- ASSIGNMENT: List all lines in the material below that contain "video".

- INPUT RECORDS:
::::

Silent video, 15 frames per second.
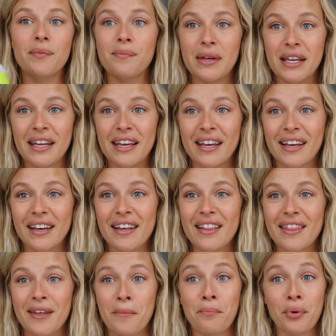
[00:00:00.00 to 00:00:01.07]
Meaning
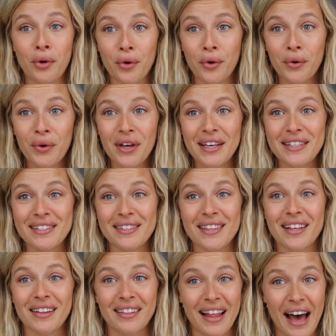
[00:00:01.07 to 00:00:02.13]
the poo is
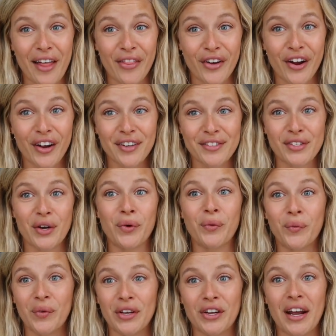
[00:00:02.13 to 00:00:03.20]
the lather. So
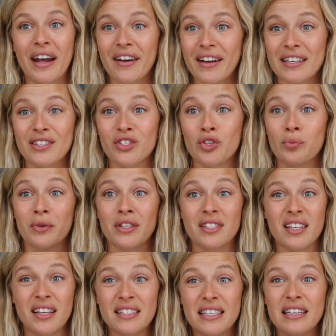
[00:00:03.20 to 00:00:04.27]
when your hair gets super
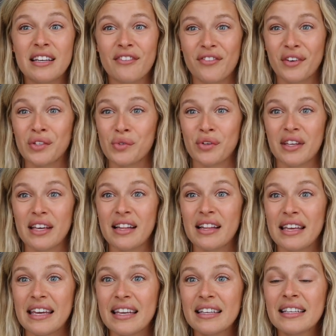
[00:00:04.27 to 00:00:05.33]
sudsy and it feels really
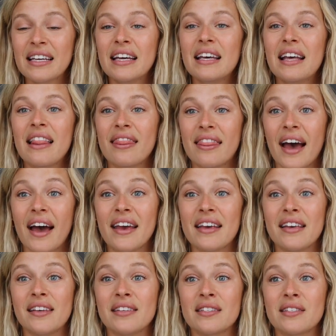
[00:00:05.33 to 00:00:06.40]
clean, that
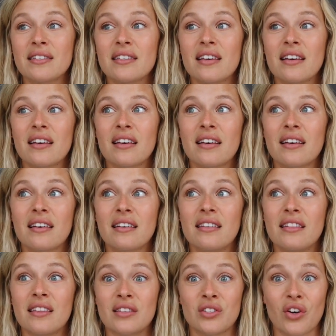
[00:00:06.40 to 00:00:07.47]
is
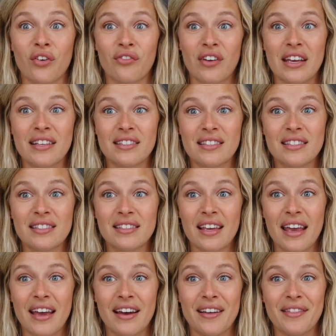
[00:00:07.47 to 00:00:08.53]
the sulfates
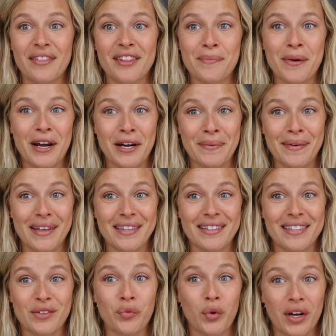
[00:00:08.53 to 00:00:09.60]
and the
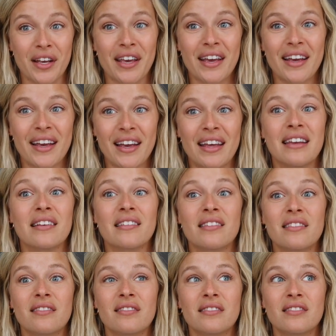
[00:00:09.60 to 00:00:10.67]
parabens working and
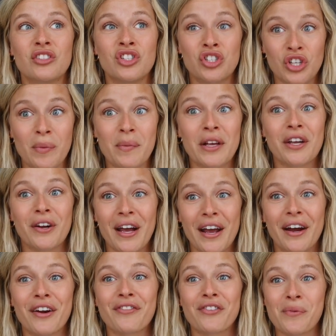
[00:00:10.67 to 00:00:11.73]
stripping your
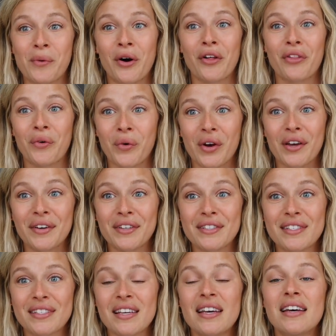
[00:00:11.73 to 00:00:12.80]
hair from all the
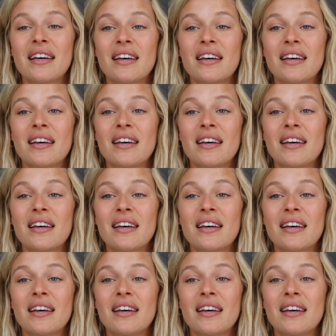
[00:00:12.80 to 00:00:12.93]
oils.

::::

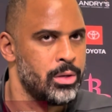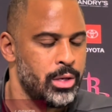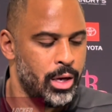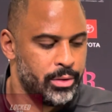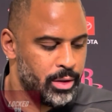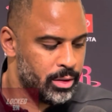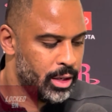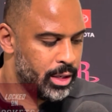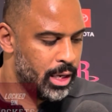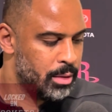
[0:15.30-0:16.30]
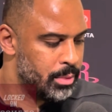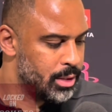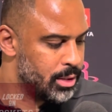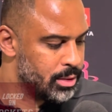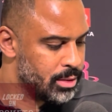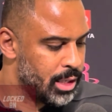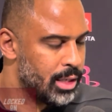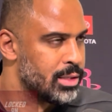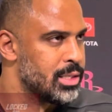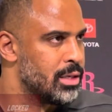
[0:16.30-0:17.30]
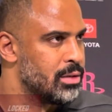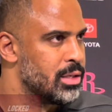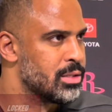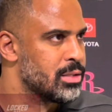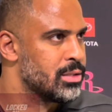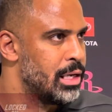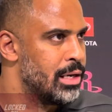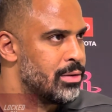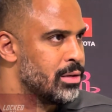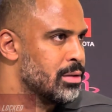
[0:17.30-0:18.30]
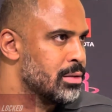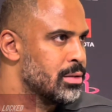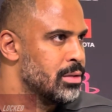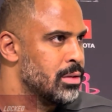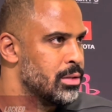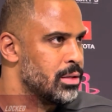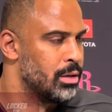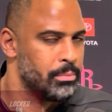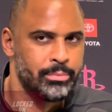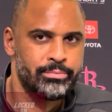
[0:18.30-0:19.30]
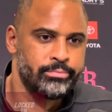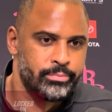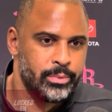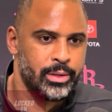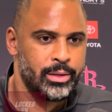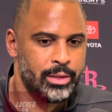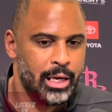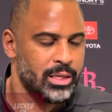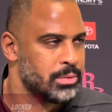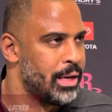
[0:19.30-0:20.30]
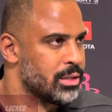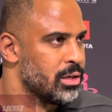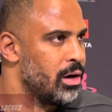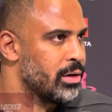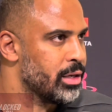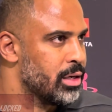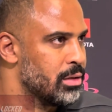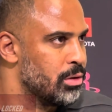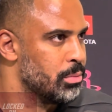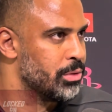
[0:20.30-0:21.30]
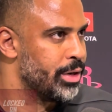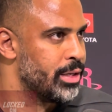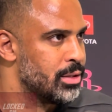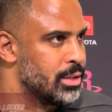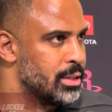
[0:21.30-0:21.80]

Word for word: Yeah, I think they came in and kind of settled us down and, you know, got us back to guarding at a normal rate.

::::

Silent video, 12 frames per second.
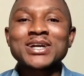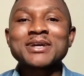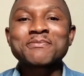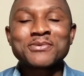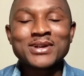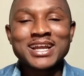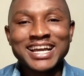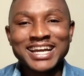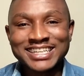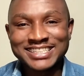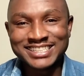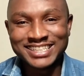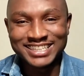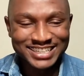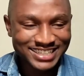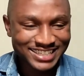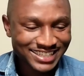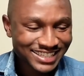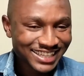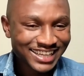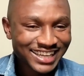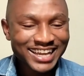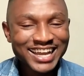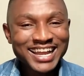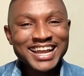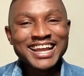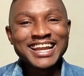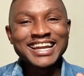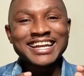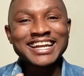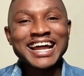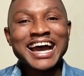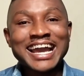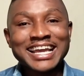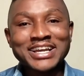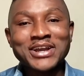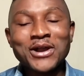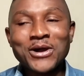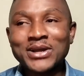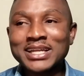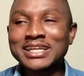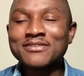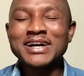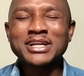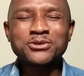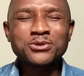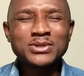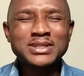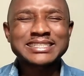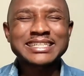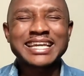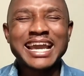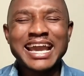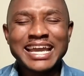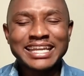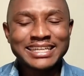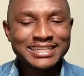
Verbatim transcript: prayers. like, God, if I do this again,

::::

- YOUR SOLUTION:
Silent video, 15 frames per second.
Silent video, 12 frames per second.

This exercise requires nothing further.